### Your assignment
Below are some entries. Copy each line in them that holds "says".
====== Provided information
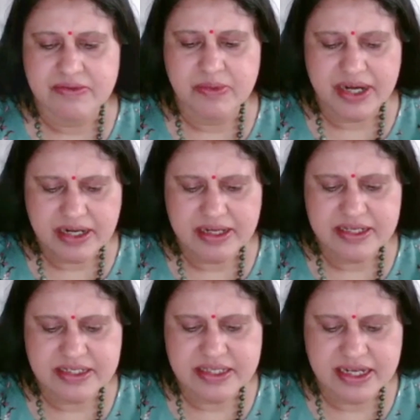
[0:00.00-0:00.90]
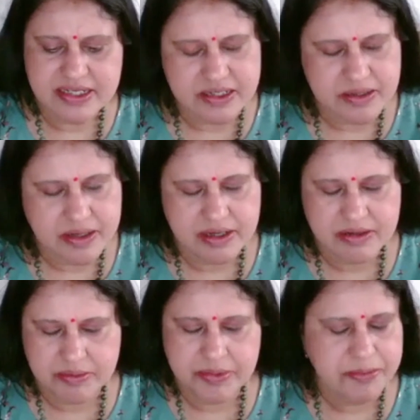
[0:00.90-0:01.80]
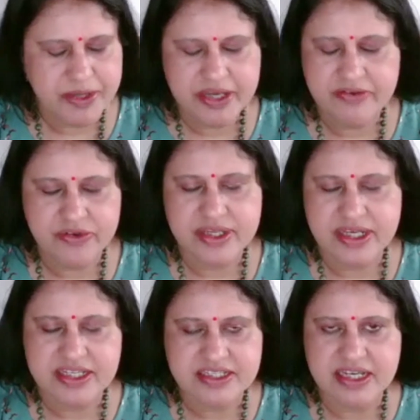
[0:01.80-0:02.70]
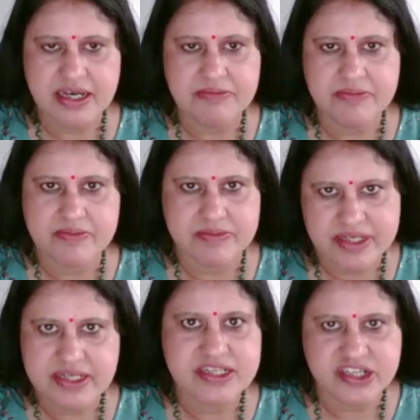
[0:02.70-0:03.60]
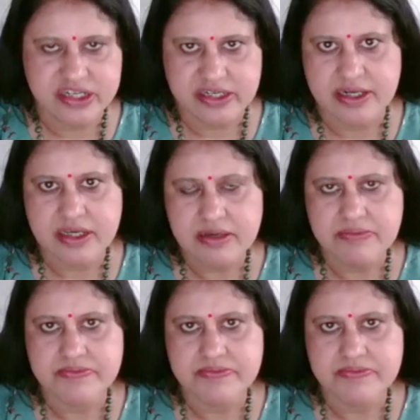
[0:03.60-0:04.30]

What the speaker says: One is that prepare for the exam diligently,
============
====== Provided information
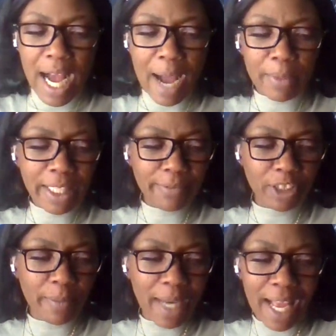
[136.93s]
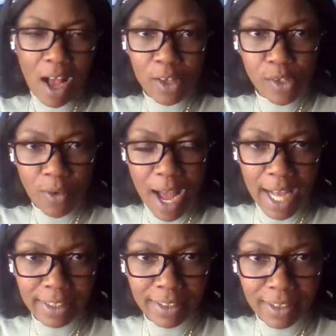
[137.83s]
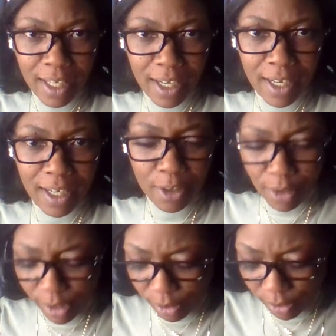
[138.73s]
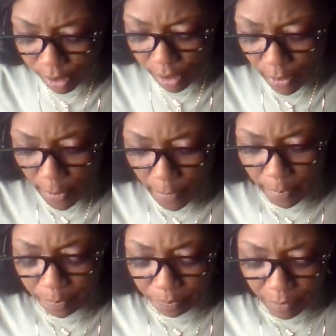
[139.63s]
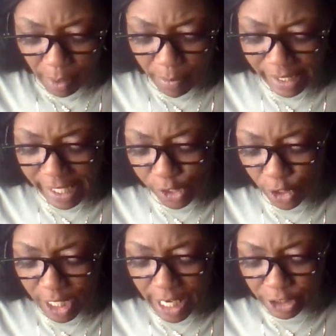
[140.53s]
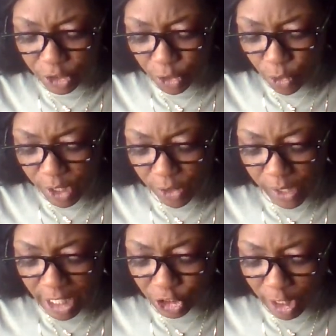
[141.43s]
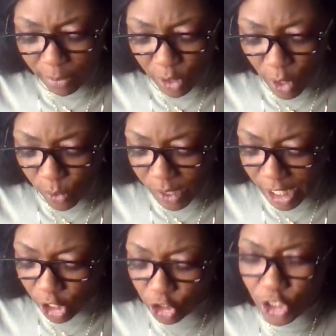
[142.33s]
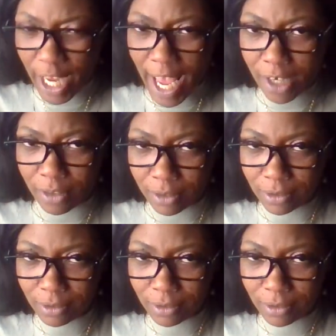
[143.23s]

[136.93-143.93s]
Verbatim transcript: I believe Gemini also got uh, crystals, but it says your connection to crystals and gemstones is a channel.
============
====== Provided information
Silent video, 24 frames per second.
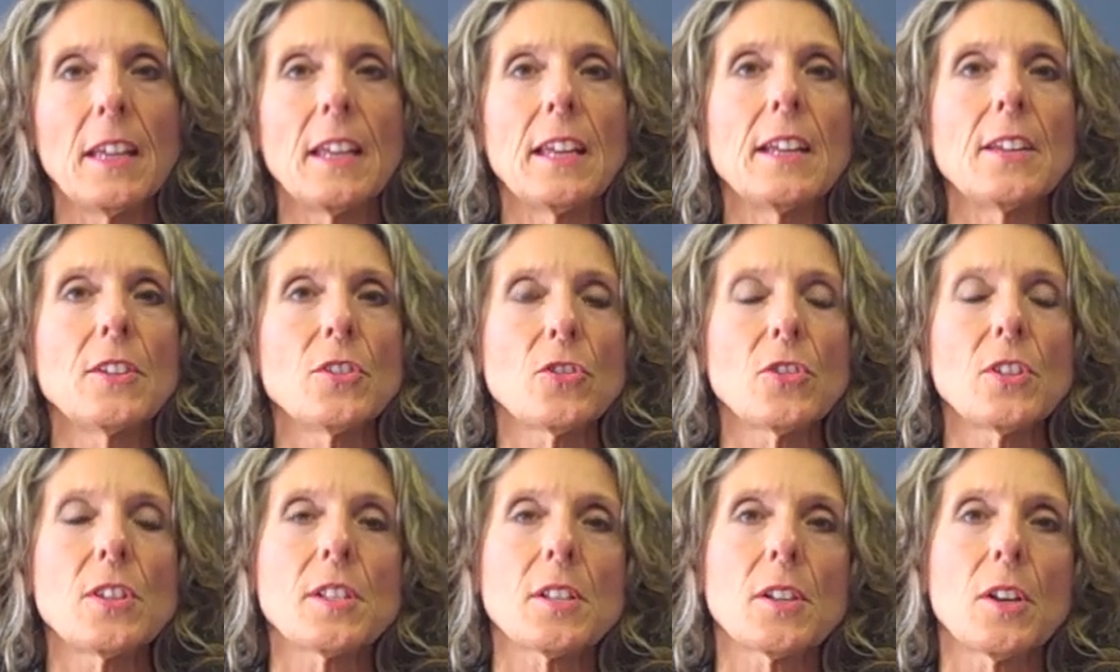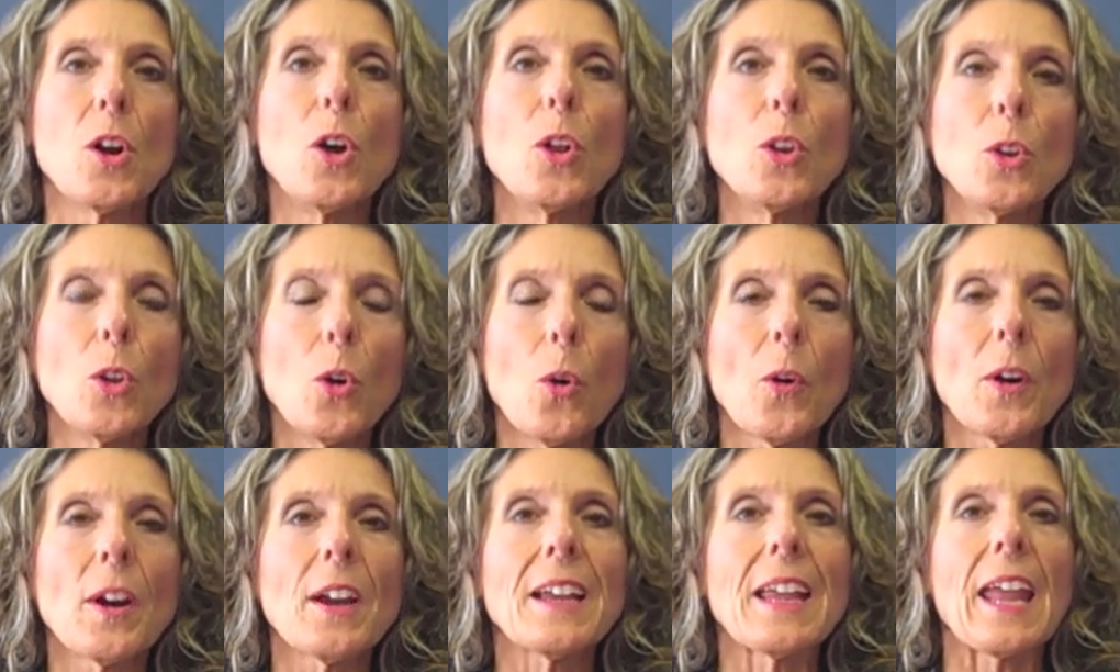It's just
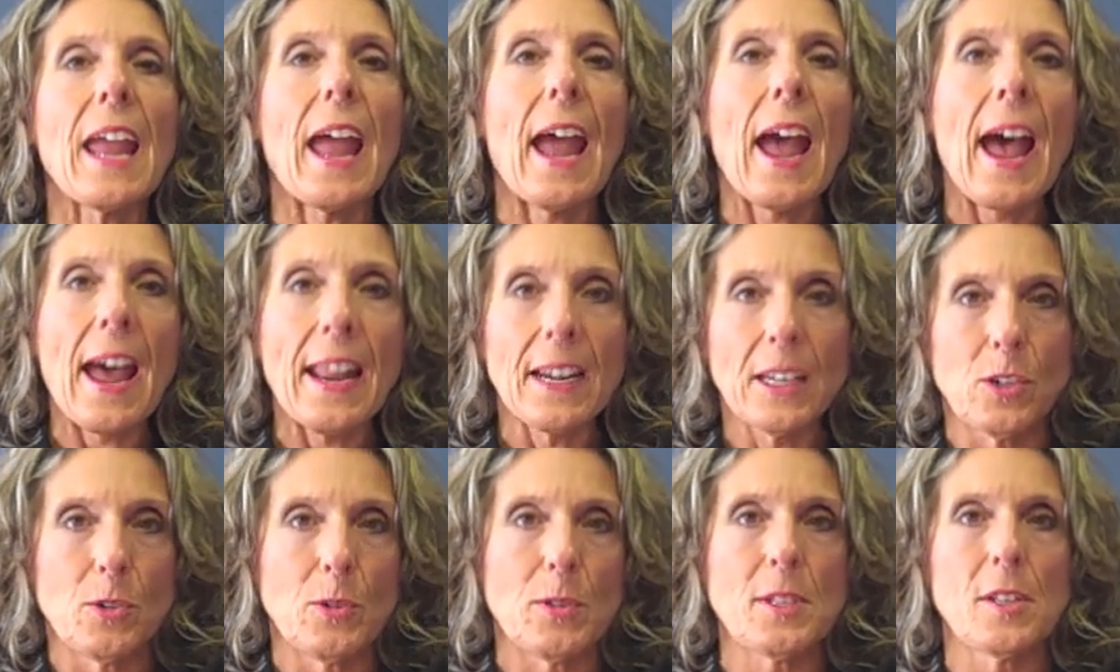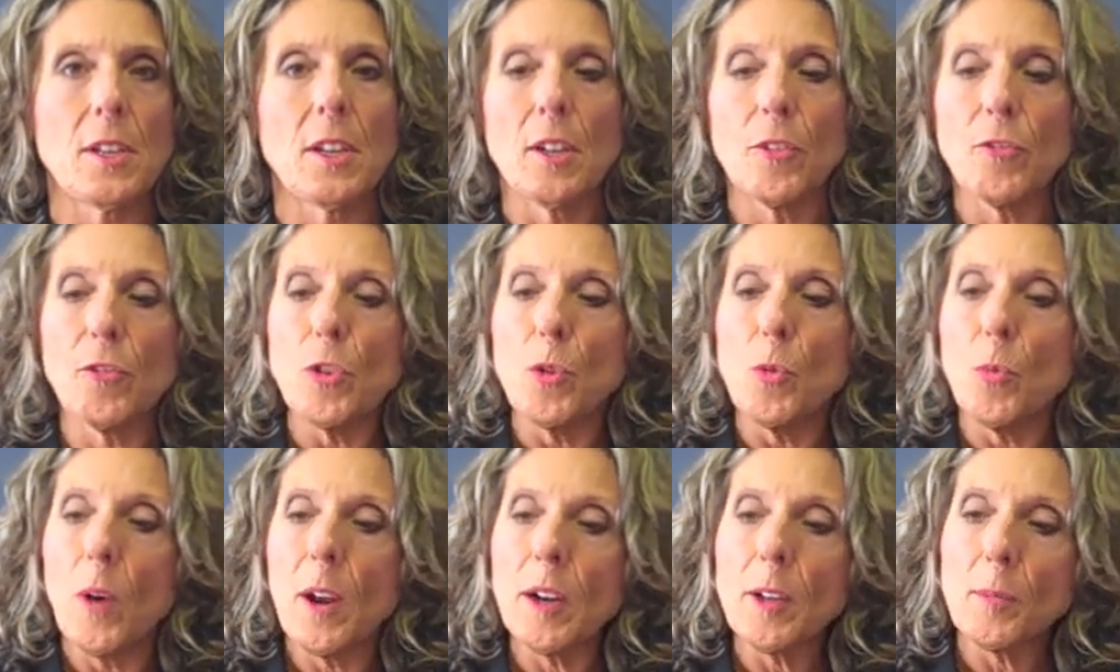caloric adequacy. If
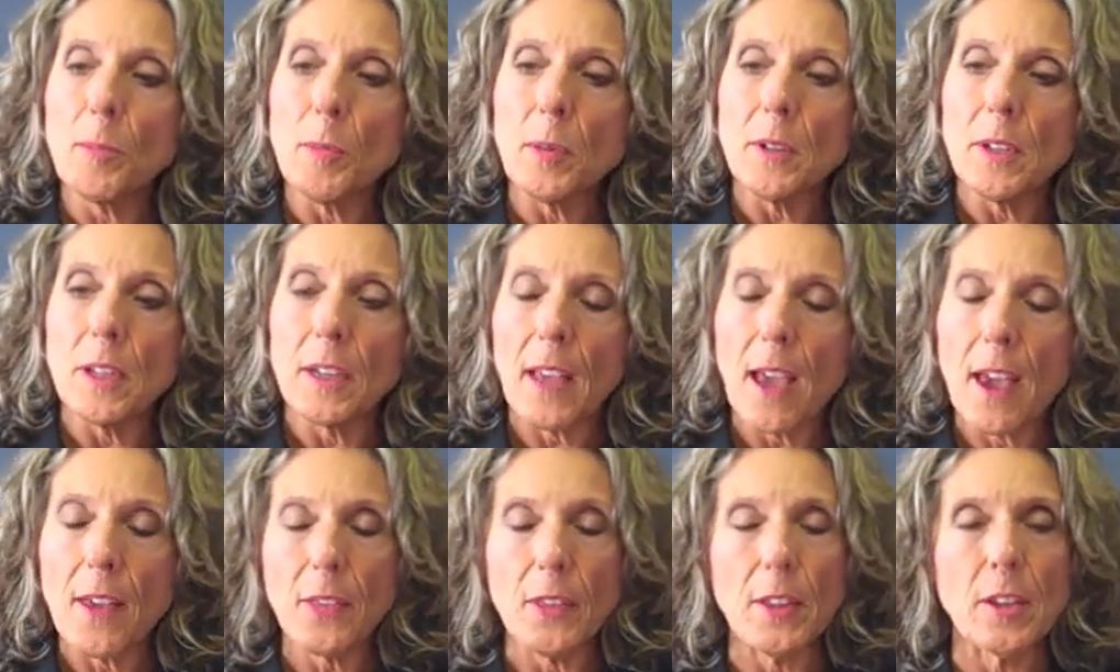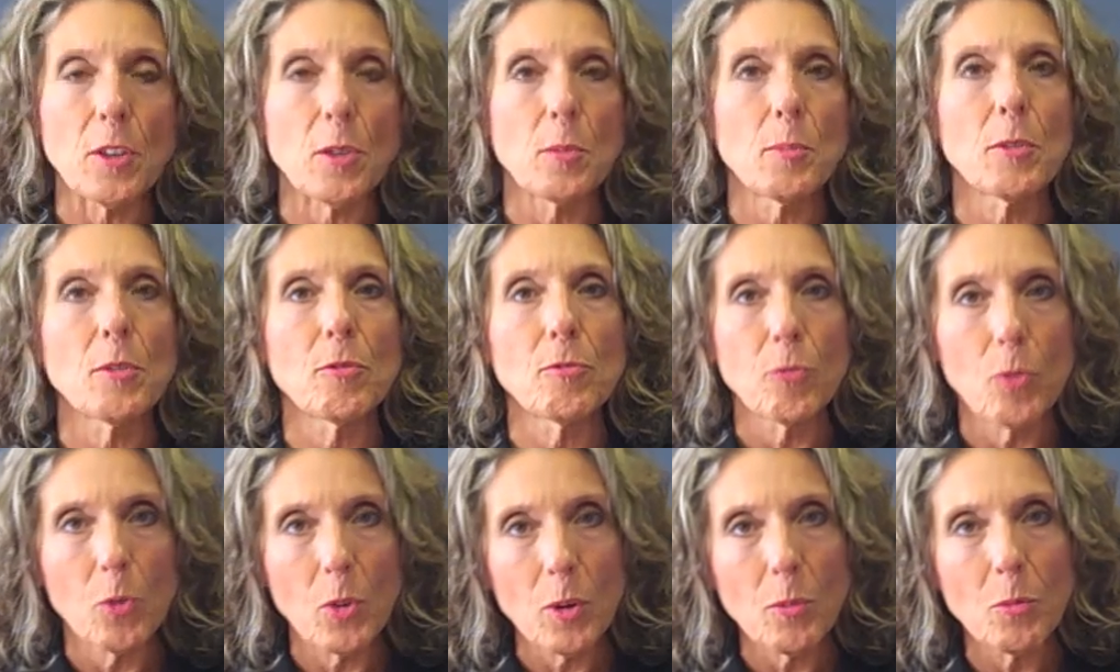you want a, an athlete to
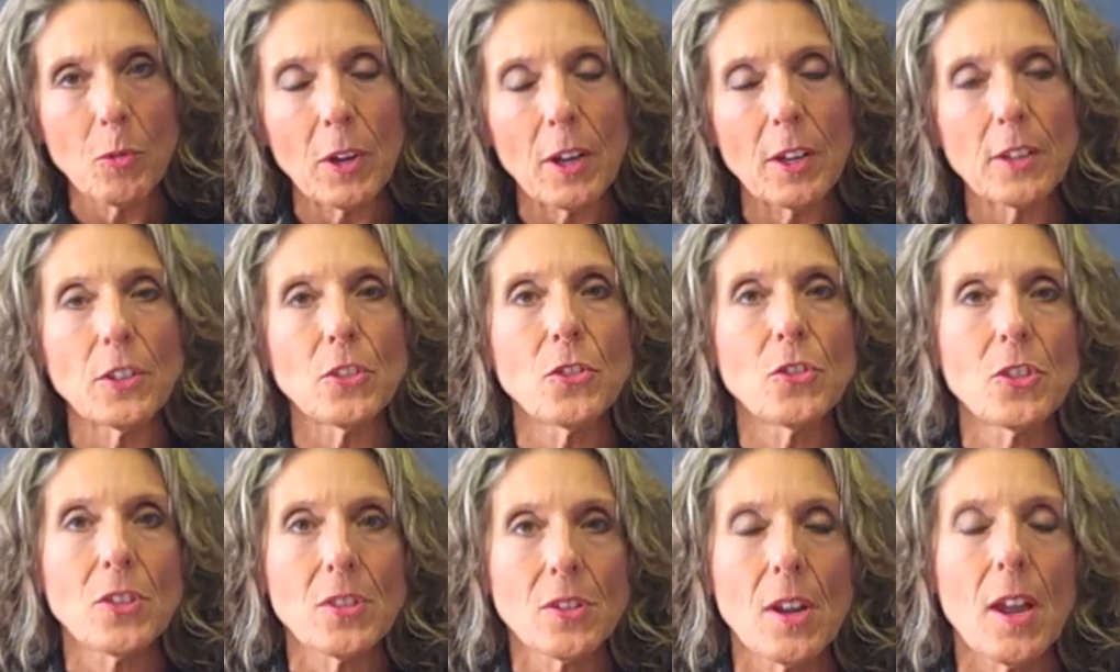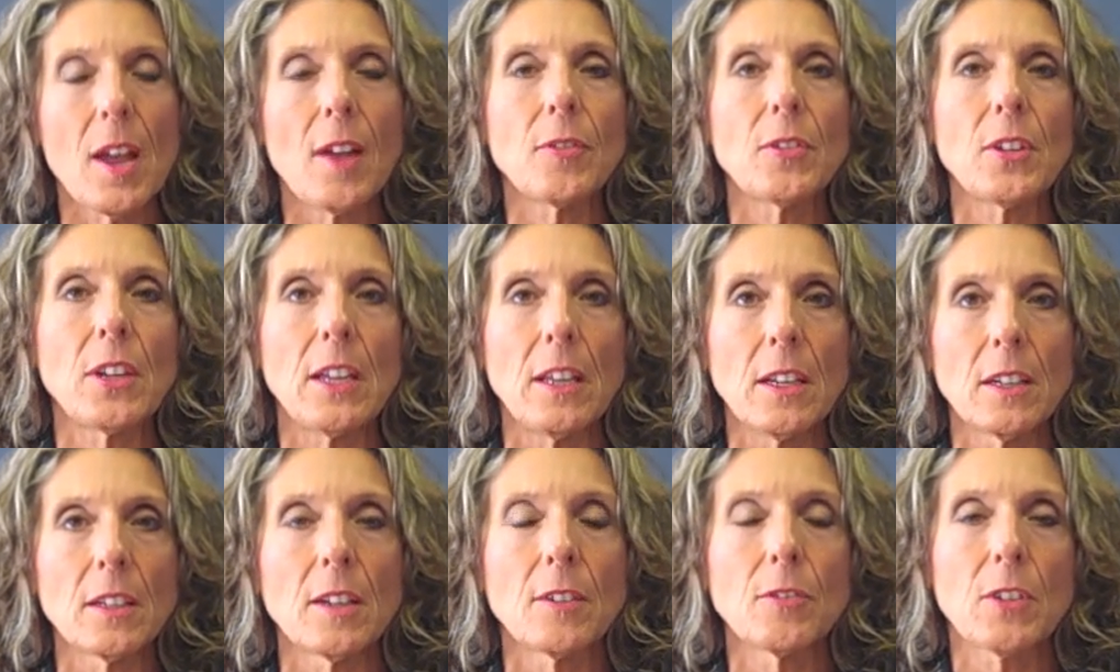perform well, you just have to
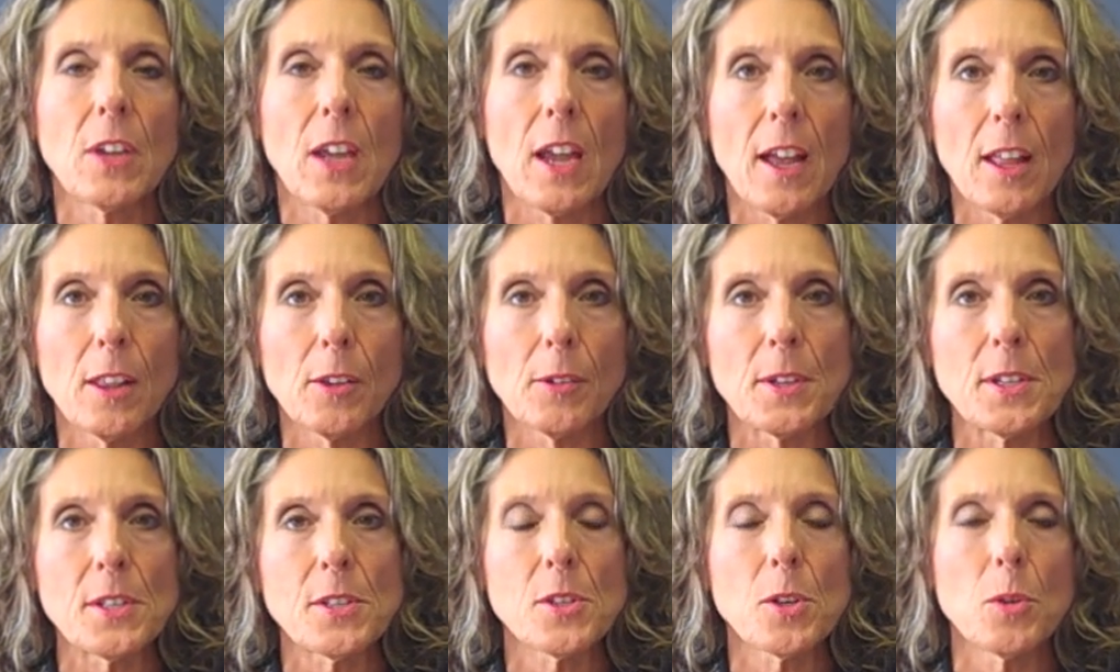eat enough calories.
============
### Completed exercise
What the speaker says: One is that prepare for the exam diligently,
Verbatim transcript: I believe Gemini also got uh, crystals, but it says your connection to crystals and gemstones is a channel.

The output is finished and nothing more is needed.